Clinical trials have shown that ocrelizumab — an antibody targeting B-cells — is effective in multiple sclerosis (MS). As a result, some researchers and clinicians claim that B-cell depletion is a sufficient therapy in MS, and that drugs targeting other immune cells are obsolete. Not everyone agrees.
A debate at the 10th World Congress on Controversies in Neurology (CONy) in Lisbon, Portugal (March 17-20, 2016), set out to get a clearer picture of this controversy, and explore if targeting multiple cellular targets in MS can provide additional benefits.
Hans-Peter Hartung from the Heinrich Heine University of Düsseldorf, Germany, is among the scientists who believe that new research has clearly shown that MS primarily has a B-cell-related pathology. He argued that theories dating back more than a decade about a primary role for T-cells in the disease are outdated.
Dr. Hartung cited research highlighting the involvement of B-cells from numerous angles to support his argument. Analyses of MS patients’ brains post-mortem revealed B-cell related immune factors, B-cells in MS lesions, and antibodies against myelin and B-cells in the blood and cerebrospinal fluid. As B-cells are believed to be an upstream regulator of T-cells, his arguments make intuitive sense.
Bruno Gran, at the University of Nottingham, U.K., however, maintained that there is still plenty of evidence in favor of a T-cell contribution to MS. T-cells are known to control other immune cells by either activating or blocking their actions. In addition to B-cells, T-cells are also found in brain lesions in MS patients. Moreover, he drew the audience’s attention to the fact that T-cells could potentially also directly attack myelin-producing oligodendrocytes and neurons.
The B-cell component in MS is tightly linked to an immune signature, which might be related to viral infections, he added. Evidence that most MS patients have had an Epstein-Barr virus infection has been published. Researchers have also shown that a B-cell derived antibody response produces more myelin damage when T-cells signal to other immune cells, such as macrophages — providing further evidence that T-cells cannot be excluded as disease contributors.
One of Dr. Hartung’s main arguments was what he called the convincing evidence of rituximab’s effectivity in relapsing-remitting MS, suppressing inflammatory disease activity. This activity is likely not dependent on B-cell-mediated antibody production — a claim both Drs. Gran and Hartung agreed with. The drug’s effects are too fast to involve antibodies, and B-cell derived plasma cells are not depleted by the treatment, Dr. Gran said. Dr. Hartung added that the mechanism is rather reliant on the process of antigen presentation by B-cells to T-cells; an observation to which Dr. Gran agreed, adding that other pro-inflammatory B-cell processes might also contribute.

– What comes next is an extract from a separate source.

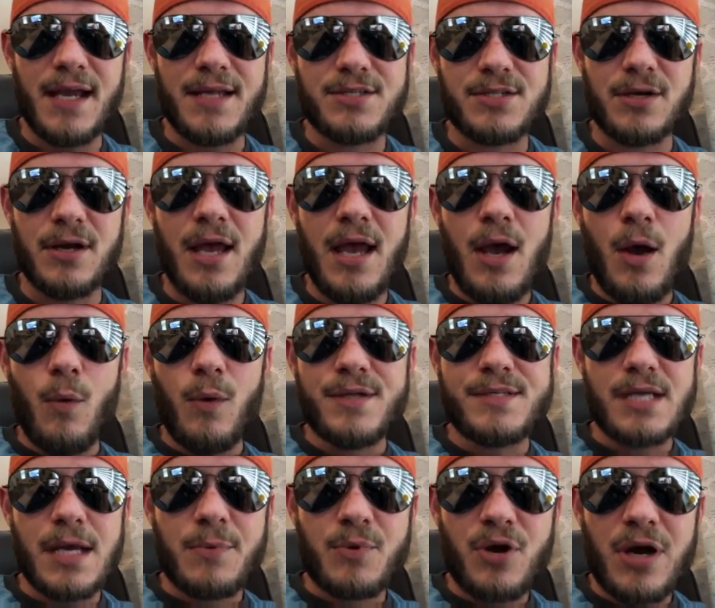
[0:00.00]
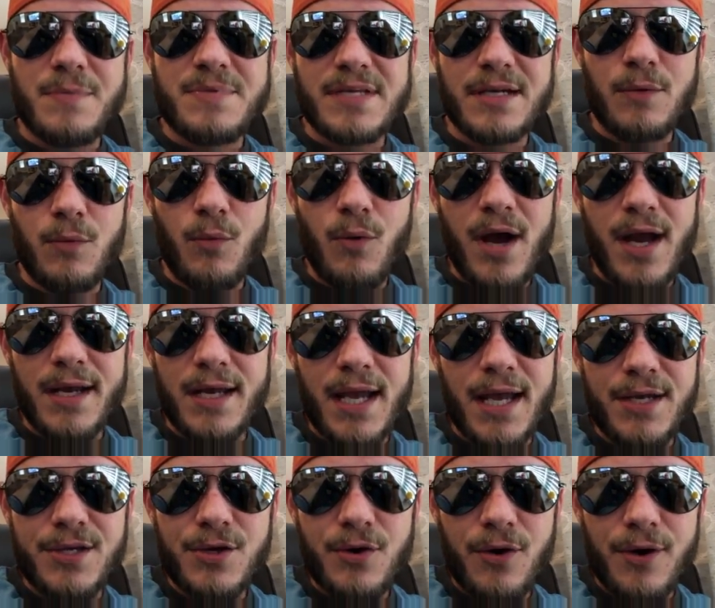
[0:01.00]
answer. What's up, Crimson and White? How you
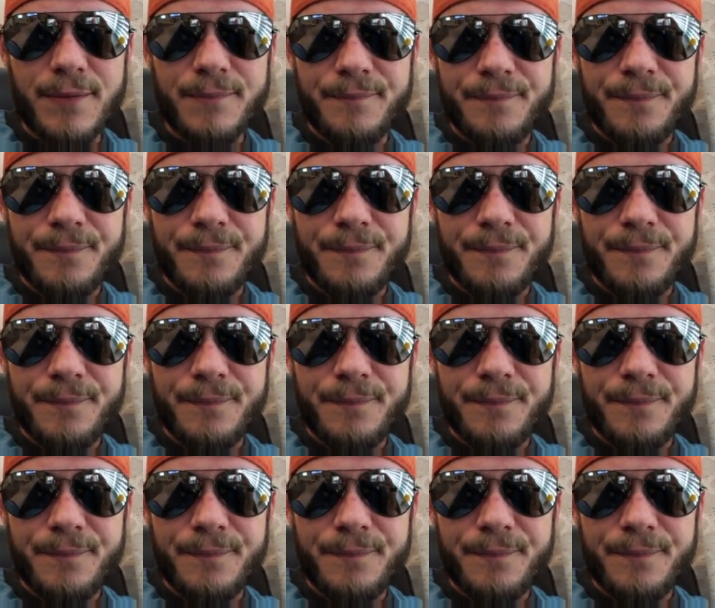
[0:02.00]
doing?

Dr. Hartung also mentioned the success of the two OPERA clinical trials on ocrelizumab in relapsing-remitting MS, and the recently completed Phase 3 trial in primary progressive MS as evidence of a primary role of B-cells in MS.

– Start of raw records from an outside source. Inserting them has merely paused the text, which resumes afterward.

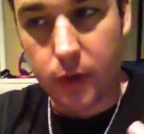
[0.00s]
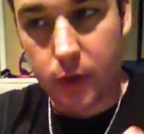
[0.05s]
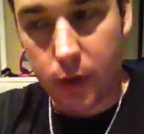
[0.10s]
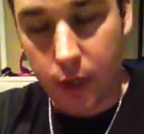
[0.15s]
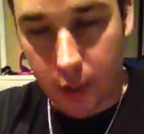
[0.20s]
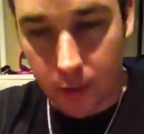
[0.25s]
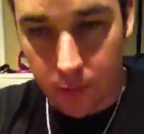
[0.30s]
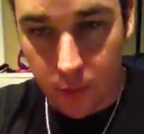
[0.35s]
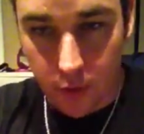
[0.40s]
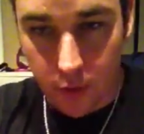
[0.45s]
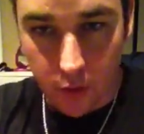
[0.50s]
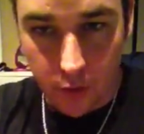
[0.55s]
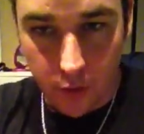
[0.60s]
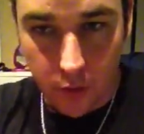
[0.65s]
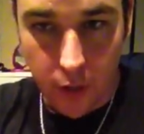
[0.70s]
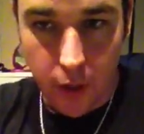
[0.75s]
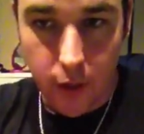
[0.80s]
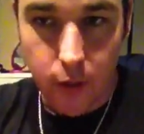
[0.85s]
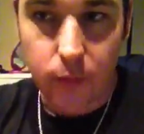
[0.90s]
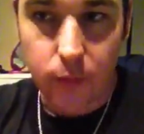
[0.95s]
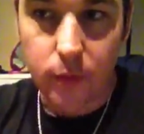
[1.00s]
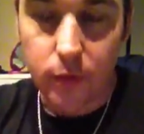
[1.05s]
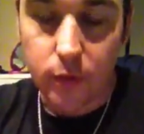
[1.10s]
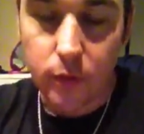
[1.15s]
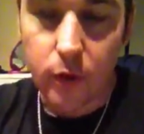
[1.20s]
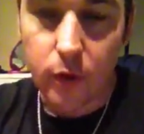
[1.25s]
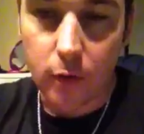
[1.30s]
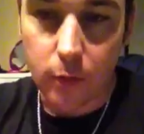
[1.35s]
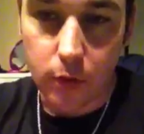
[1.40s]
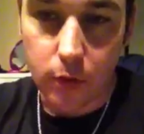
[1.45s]
8 milligrams or
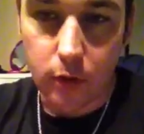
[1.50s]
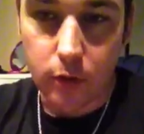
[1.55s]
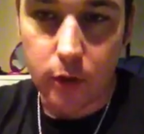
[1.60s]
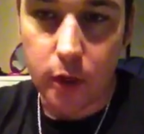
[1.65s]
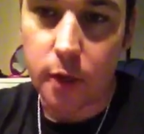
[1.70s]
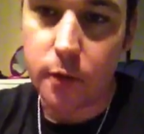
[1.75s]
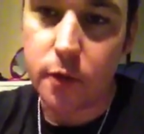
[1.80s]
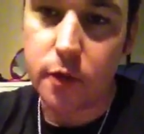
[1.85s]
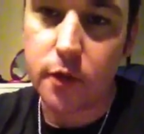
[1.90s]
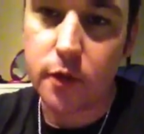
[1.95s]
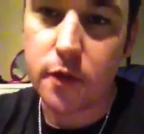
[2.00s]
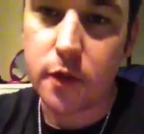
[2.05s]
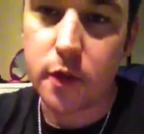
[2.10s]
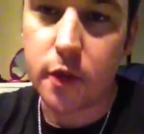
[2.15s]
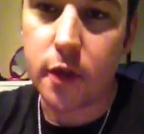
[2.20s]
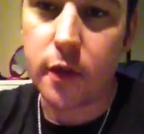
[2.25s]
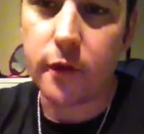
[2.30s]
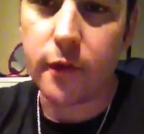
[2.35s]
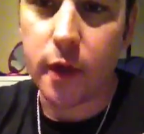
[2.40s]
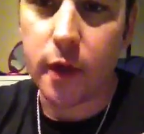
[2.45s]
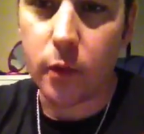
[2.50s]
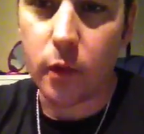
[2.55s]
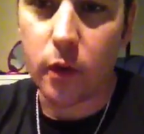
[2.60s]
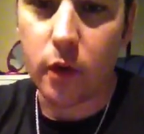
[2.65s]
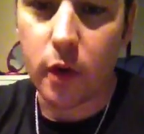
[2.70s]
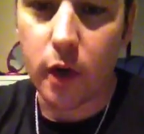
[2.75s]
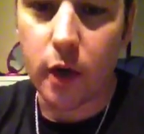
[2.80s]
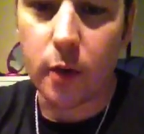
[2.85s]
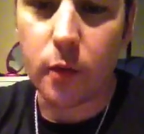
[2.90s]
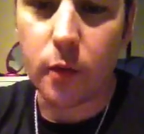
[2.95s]
12 milligrams juice, they're going to vape a
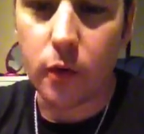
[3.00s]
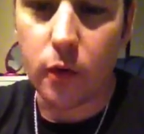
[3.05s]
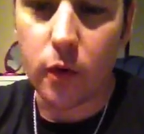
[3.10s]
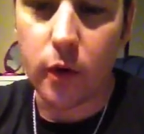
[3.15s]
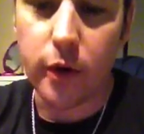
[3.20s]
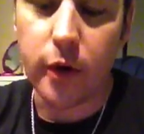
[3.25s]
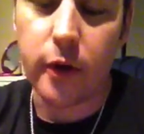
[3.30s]
lot more.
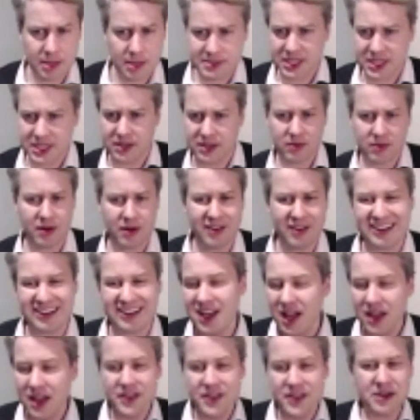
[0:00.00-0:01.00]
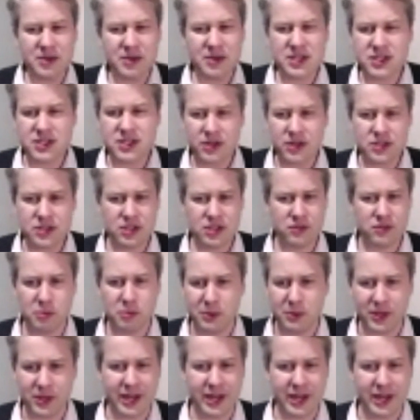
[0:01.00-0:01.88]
here are, there is no silver bullet.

Dr. Gran, however, countered by stating that rituximab, while mainly targeting B-cells, also have effects on T-cells; for example, it depletes a type of T-cell called CD20dim . He also reminded the audience of studies showing that treatments primarily targeting T-cells have B-cell targeting effects. Natalizumab affects the levels of circulating B-cells, he said, and fingolimod has been shown to promote a regulatory function of B-cells.
He added that numerous studies have shown that the most potent disease-modifying treatments, both licensed and experimental — such as hematopoietic stem-cell transplantation — deplete both B- and T-cells. Also, genome-wide association studies have shown that risk genes for MS are expressed in both cell types.
Dr. Gran concluded, “it would be unwise to exclusively target B-cells in MS at this stage,” and added that, in fact, we’re not currently able to do so. Until scientists uncover more crucial mechanisms leading to the disease, treatments should not be narrowed to B-cell therapies only, he said.